I subsequently left the Legionaries in April 2009 and set out on the road toward my incardination in the Archdiocese of New York, where I had, in fact, lived and ministered during my first eleven years of priesthood. But even though my discernment process was concluding, the shockwave had now passed, and my immediate next steps were much clearer, my interior healing was only beginning. After a few months in my new life as a parish priest, I began telling myself I was “over it.” I soon discovered that was little more than a defense mechanism. The trauma was deep, and the healing would take a lot longer than I could have imagined. Nor did I expect the turmoil that was coming or just how severely my commitment to the Church would be challenged.
Notwithstanding the external appearances—I’m sure I seemed fine to everyone—by the summer of 2010 I was struggling internally as never before in my life. To be sure, I was seeing my spiritual director regularly, engaging in priestly ministry, preaching, celebrating the sacraments, praying, and feeling the support of some wonderful priest friends in the Archdiocese of New York. Yet, inside I felt as if I were slowly drowning.

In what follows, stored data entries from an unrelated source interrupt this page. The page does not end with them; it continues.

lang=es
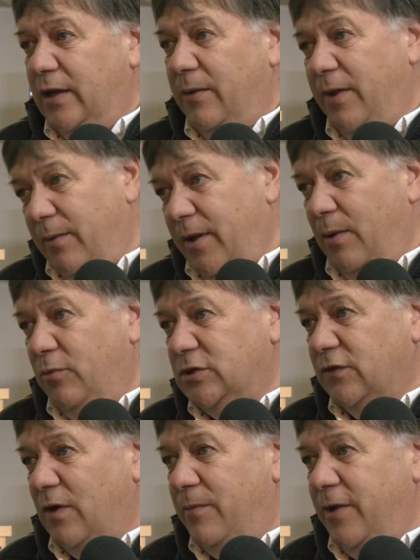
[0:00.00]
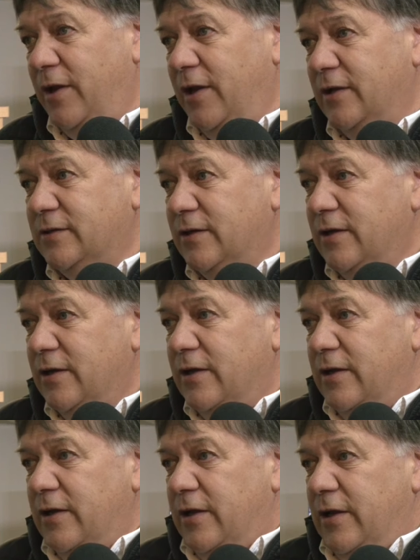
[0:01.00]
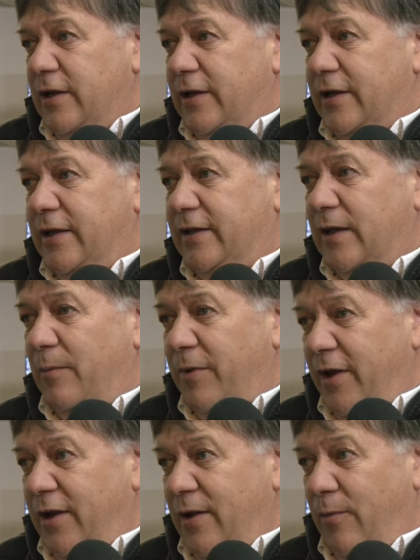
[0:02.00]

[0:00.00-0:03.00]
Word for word: le viene bien a muchas familias y tambiénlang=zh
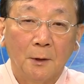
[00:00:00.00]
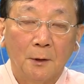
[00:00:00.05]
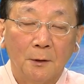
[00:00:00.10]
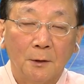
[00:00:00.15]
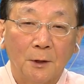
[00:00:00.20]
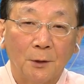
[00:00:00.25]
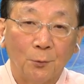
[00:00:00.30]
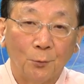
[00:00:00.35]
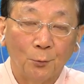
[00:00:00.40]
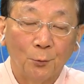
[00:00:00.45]

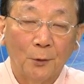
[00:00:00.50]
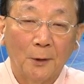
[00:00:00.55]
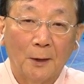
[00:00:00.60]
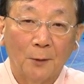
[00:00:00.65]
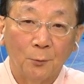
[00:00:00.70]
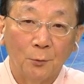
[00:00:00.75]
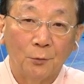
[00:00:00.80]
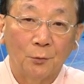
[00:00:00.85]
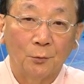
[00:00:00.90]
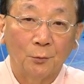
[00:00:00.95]
体育队
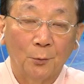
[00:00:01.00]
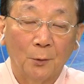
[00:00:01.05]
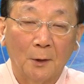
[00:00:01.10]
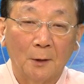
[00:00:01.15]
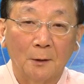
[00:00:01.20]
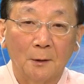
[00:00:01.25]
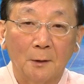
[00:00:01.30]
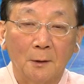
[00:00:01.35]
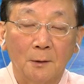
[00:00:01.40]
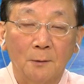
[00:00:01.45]
啊、运动
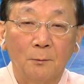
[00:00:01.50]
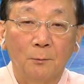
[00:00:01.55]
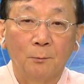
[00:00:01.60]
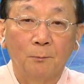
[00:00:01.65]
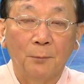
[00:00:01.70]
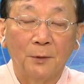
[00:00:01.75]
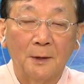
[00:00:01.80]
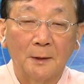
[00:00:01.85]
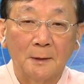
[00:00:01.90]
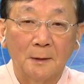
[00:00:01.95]
队，
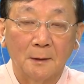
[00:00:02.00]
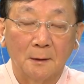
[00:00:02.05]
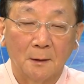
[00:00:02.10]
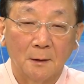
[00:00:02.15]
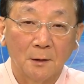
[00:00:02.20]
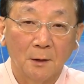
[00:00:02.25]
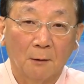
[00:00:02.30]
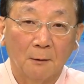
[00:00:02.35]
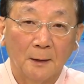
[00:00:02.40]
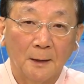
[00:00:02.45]
被自己
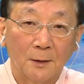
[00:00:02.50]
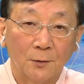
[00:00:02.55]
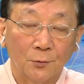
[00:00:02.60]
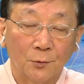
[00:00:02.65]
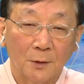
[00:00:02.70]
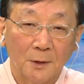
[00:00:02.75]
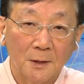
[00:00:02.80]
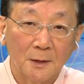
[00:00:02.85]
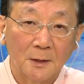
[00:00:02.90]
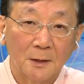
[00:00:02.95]
的教练
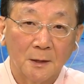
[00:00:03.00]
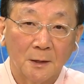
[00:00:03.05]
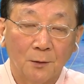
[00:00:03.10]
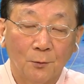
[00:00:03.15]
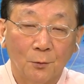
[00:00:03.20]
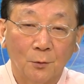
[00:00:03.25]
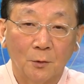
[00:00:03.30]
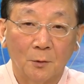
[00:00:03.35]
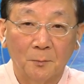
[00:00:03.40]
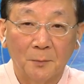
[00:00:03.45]
所性侵，
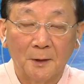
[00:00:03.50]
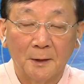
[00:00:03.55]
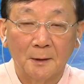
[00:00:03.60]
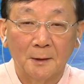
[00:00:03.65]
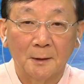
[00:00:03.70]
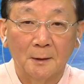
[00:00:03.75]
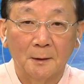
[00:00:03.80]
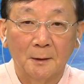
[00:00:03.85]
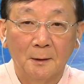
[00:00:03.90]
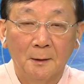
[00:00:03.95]
或者被
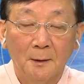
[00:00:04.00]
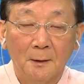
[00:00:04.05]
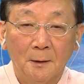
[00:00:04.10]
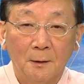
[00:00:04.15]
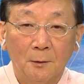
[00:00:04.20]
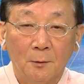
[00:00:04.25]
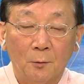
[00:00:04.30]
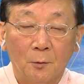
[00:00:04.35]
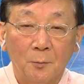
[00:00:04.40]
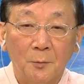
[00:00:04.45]
这个
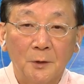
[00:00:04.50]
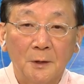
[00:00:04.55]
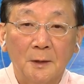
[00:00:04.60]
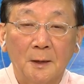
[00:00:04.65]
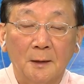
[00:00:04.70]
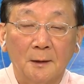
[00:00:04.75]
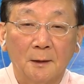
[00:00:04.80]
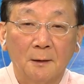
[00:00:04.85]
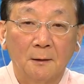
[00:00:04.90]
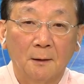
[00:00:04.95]
我们经
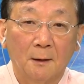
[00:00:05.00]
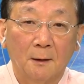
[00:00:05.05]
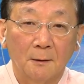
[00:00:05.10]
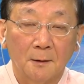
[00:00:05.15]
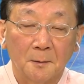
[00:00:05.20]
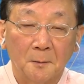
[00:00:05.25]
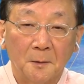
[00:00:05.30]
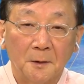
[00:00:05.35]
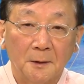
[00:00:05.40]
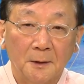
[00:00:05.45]
常听到
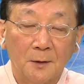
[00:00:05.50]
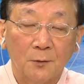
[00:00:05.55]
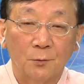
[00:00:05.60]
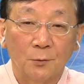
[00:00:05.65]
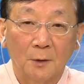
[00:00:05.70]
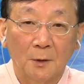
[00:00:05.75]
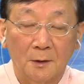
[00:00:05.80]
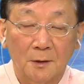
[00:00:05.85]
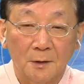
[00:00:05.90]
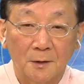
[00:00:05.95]
什么天主
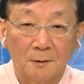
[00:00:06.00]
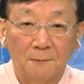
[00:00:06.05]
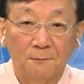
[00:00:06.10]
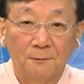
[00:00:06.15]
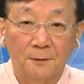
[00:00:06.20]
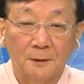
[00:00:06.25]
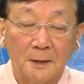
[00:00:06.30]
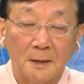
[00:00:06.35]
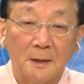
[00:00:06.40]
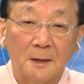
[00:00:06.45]
教的神
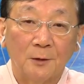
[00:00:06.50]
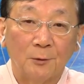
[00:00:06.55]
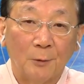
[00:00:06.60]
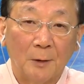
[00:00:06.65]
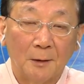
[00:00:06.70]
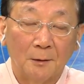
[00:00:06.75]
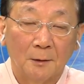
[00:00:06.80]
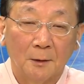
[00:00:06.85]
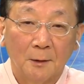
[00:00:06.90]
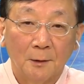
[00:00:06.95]
父、神职人
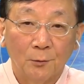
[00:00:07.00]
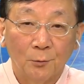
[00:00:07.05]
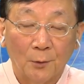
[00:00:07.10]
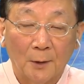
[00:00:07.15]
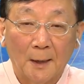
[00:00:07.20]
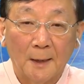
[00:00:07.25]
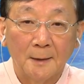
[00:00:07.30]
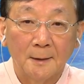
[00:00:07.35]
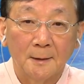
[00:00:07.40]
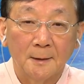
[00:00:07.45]
员
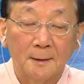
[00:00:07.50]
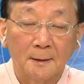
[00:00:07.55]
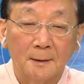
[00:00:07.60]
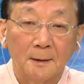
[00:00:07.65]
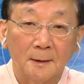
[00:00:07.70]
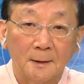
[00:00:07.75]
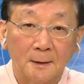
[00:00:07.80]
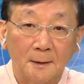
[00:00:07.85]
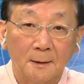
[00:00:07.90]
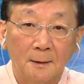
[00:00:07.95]
对孩子进行
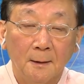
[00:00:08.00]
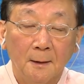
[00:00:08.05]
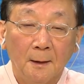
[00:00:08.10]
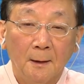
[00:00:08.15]
性侵。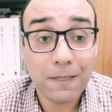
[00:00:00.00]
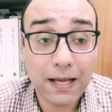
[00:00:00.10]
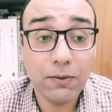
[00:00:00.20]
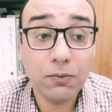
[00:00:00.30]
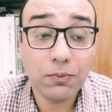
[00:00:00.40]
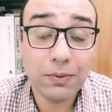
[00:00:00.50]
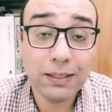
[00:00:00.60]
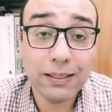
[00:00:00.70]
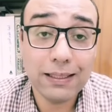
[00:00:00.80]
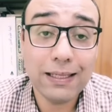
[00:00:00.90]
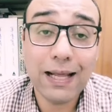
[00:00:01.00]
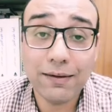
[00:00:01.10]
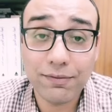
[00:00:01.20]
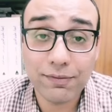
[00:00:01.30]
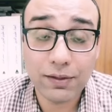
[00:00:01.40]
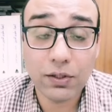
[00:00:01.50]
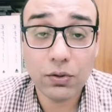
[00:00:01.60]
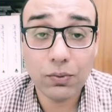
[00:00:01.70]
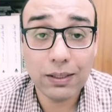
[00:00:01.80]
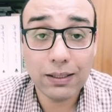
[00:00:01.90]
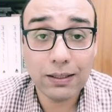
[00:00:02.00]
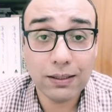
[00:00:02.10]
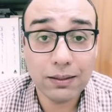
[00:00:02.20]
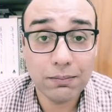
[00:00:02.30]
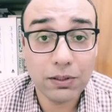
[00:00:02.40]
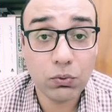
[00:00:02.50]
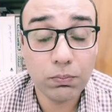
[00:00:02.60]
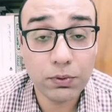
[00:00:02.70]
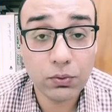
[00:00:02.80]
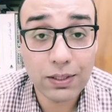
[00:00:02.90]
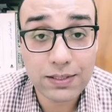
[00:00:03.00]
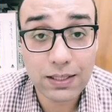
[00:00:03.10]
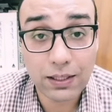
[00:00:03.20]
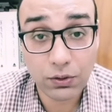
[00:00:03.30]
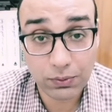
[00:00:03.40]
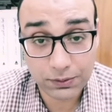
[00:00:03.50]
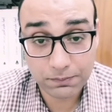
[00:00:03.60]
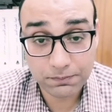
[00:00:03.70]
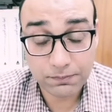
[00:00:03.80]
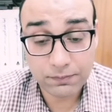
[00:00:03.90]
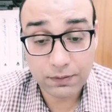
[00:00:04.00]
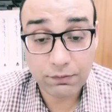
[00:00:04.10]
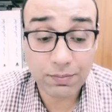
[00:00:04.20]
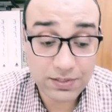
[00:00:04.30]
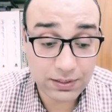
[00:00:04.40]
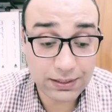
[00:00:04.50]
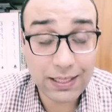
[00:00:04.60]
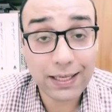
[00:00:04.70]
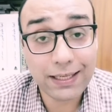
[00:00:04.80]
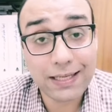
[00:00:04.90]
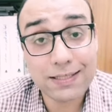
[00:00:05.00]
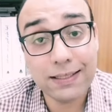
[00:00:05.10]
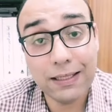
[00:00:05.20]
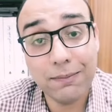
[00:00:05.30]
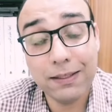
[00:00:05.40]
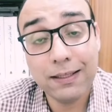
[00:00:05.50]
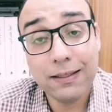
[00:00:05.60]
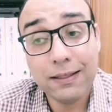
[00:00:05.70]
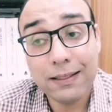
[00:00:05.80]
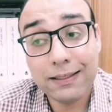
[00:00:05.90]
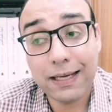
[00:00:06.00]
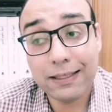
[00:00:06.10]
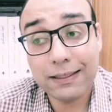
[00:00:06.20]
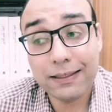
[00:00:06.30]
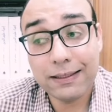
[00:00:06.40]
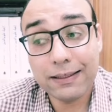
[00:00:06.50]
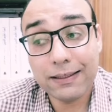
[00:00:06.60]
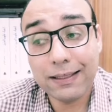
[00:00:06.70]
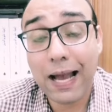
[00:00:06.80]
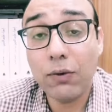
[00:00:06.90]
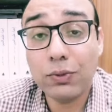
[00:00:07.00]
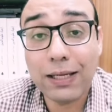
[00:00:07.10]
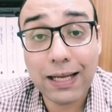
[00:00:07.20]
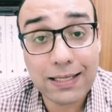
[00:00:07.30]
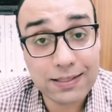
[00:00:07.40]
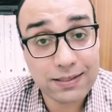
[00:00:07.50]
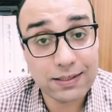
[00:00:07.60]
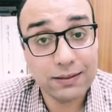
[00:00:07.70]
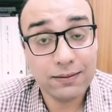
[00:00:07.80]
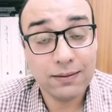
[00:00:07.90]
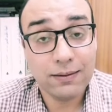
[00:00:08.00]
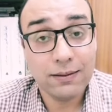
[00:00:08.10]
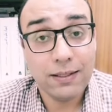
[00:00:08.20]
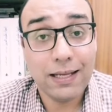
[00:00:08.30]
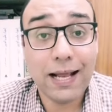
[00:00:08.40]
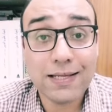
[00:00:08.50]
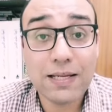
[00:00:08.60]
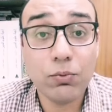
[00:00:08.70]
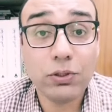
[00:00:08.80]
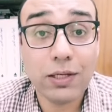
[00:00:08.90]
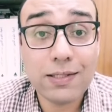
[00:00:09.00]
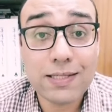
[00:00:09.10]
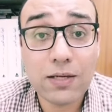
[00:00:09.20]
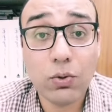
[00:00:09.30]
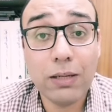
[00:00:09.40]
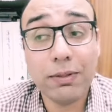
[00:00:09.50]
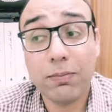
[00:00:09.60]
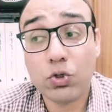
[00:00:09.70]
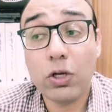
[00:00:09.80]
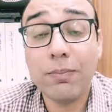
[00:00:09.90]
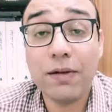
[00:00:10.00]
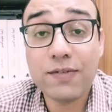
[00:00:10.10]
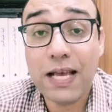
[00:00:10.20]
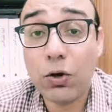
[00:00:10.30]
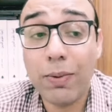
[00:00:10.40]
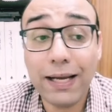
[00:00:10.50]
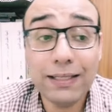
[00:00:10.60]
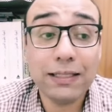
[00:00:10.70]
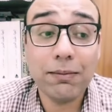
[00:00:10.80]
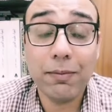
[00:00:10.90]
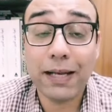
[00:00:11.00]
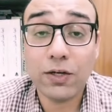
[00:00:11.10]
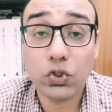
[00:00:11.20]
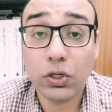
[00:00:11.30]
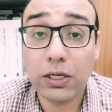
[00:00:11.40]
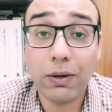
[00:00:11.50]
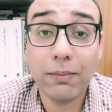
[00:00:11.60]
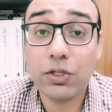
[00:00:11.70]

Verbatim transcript: أو إيه، إيه، الهدف اللي هو إيه، مطلوب منه هذا الحوار في مصر هنا احنا عايزين نعمل يعني عودة للحياة السياسية الاحزاب والتيارات السياسيه كلها بقت مشغوله بنفسها وبعيده تماما عن الشارع وعن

Many aspects of day-to-day Church life—the bureaucracy and red tape, the hackneyed ways of parish ministry, the clericalism, gossip, cynicism, and negativity in the clergy—contributed to create in me a sense of loathing for almost anything Church-related. Sometimes, even at Mass, I felt as if I was just going through the motions. My homilies seemed hollow. And most difficult of all—I was assaulted at times by the hitherto unthinkable temptation to abandon priestly ministry altogether. When I looked inside sometimes, it seemed all I could find was aching, anger, emptiness, and an almost overpowering urge to flee, to be done with the whole thing, to go somewhere far away and start a new life.
There were moments when I was utterly numb, feeling at times as if I no longer loved the Church. In particular, I struggled profoundly with the sense that I had been hurt by the Church. I will never forget one morning in particular when, after celebrating Mass and after the Church had emptied out, I stood gazing at the beautiful stained-glass depiction of the Resurrection ablaze in the morning sunlight, and I asked myself: “Do I still believe that?”
In the summer of 2010, what was happening inside was that I was beginning to experience—to feel—the depths of my own wounds. Yet, that was actually the necessary first step toward healing. And that’s when I began writing—literally as therapy for myself—what would eventually become this book. So my story, thankfully, does not end here. I will share more about it in the following chapters, particularly about how I found healing in the aftermath of this traumatic experience, and how Jesus led me to discover in my wounds an oasis of grace, and a call to a new mission.